Saturday 6 August 2011

5th August 2011 - 2 Bad Maths

I noticed as my twitter feed flew past today the following link which amused me in a strange sort of way. It's an image of a poster claiming to solve the world financial crisis along with some conspiracy claims. In the middle of the poster they make the following claim.
*An estimated 51% of retail prices are a result of interest on the National debt. This means that as of right now, everything in stores is 51% more than it would be if we used a national currency like the United States Note.
What amused me was that someone claiming to solve the monetary crisis doesn't understand basic percentages.
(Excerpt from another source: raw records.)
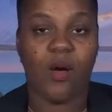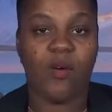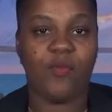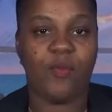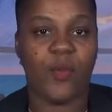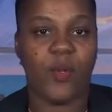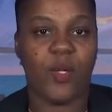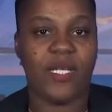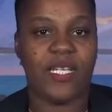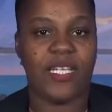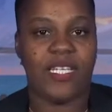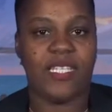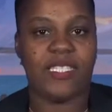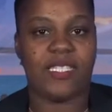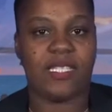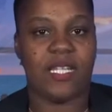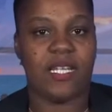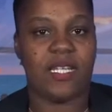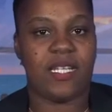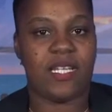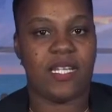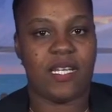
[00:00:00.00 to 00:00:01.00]
of
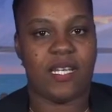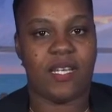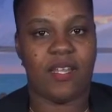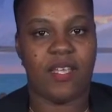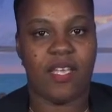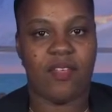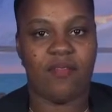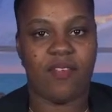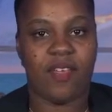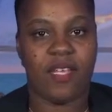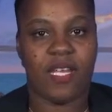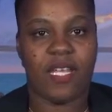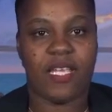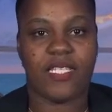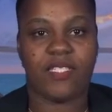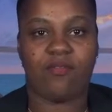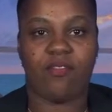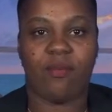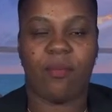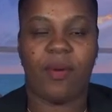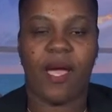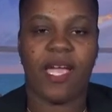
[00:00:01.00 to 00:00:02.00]
Police Lyndon David
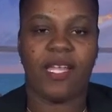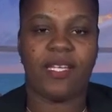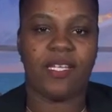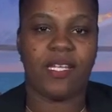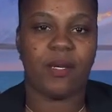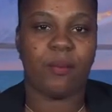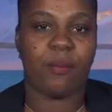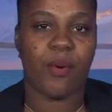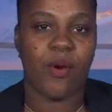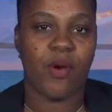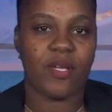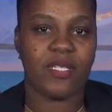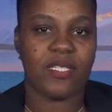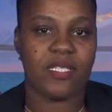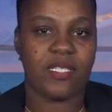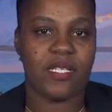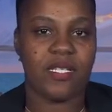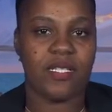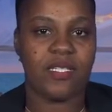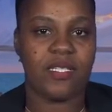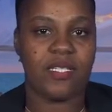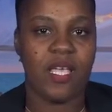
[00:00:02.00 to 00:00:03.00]
is reminding
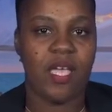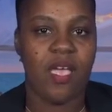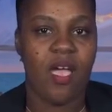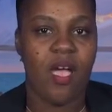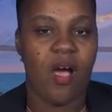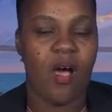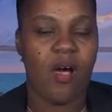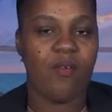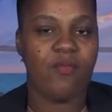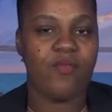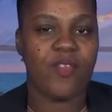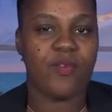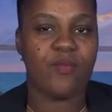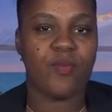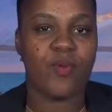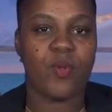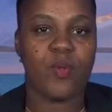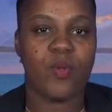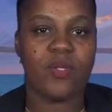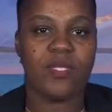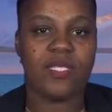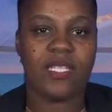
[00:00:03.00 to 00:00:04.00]
persons of the
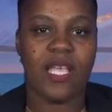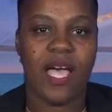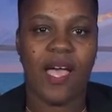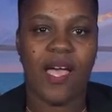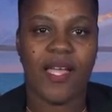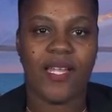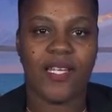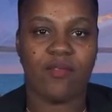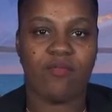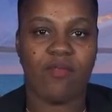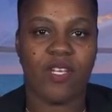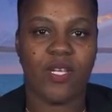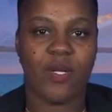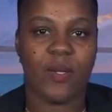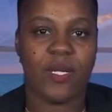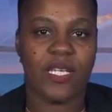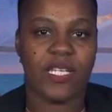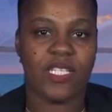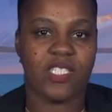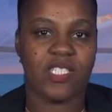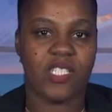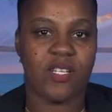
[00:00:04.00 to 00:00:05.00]
rules and
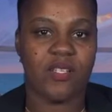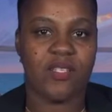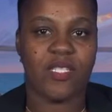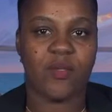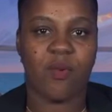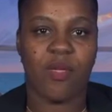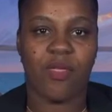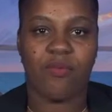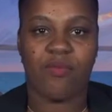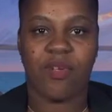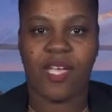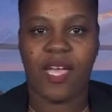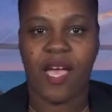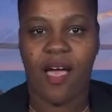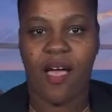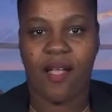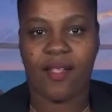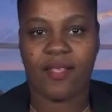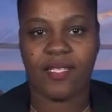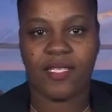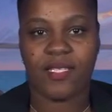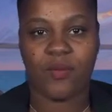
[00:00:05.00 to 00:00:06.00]
regulations with
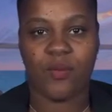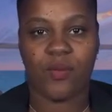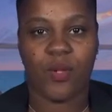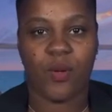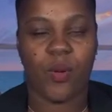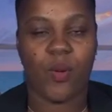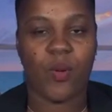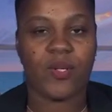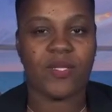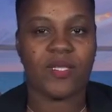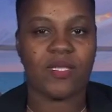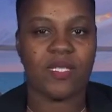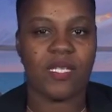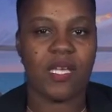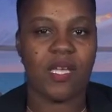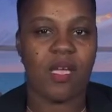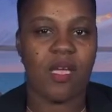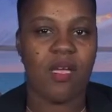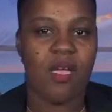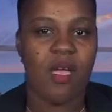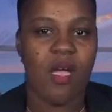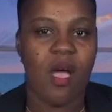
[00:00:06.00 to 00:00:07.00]
regards to the
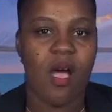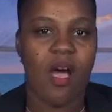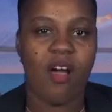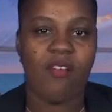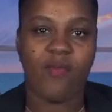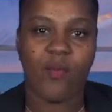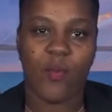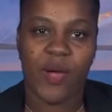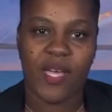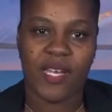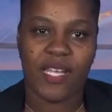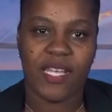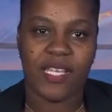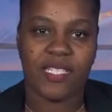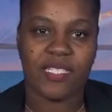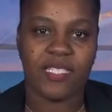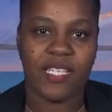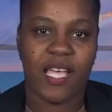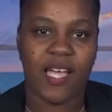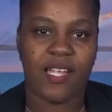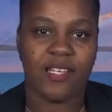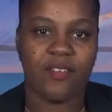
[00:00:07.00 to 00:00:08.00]
hosting of
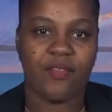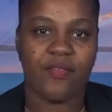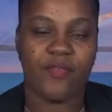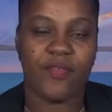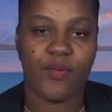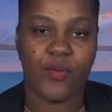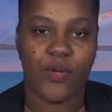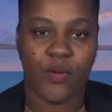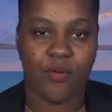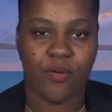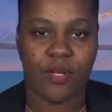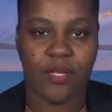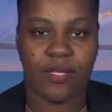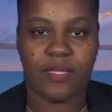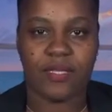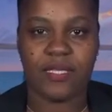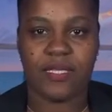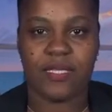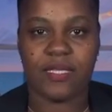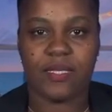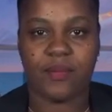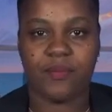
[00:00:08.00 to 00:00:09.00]
weddings and
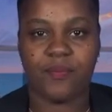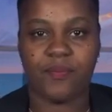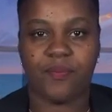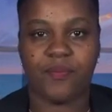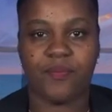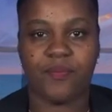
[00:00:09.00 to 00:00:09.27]
funerals.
Suppose an item costs $10. From the first sentence, we have that 51% of this price is interest on the National Debt. That would be $10 x 0.51 = $5.10, so without this interest on the item, it would cost $10 - $5.10 = $4.90.

The claim in the second sentence claims that everything in stores is 51% than it would be without the National Debt, as the poster claims that the United States Note will solve this. This 51% is now referring to the 51% of $4.90 (the price without debt) which is $4.90 * 0.51 which is about $2.50. If the second sentence were true, the item would cost $4.90+2.50=$7.40 which it doesn't. So how much more is being paid as the 51% is clearly wrong and not enough.

As we want the percentage to be compared to the price without the debt, we write the extra paid, $5.10, as a fraction of the price without debt and multiply by 100 to turn it into a percentage.

5.10/4.90 * 100 = 104% (to nearest percent)

What this tells us is that instead of paying about half extra as the poster claims, people are paying more than double what the price would be without the debt payments!

This illustrates how important it is to know what any percentage is of so that mistakes like this do not occur.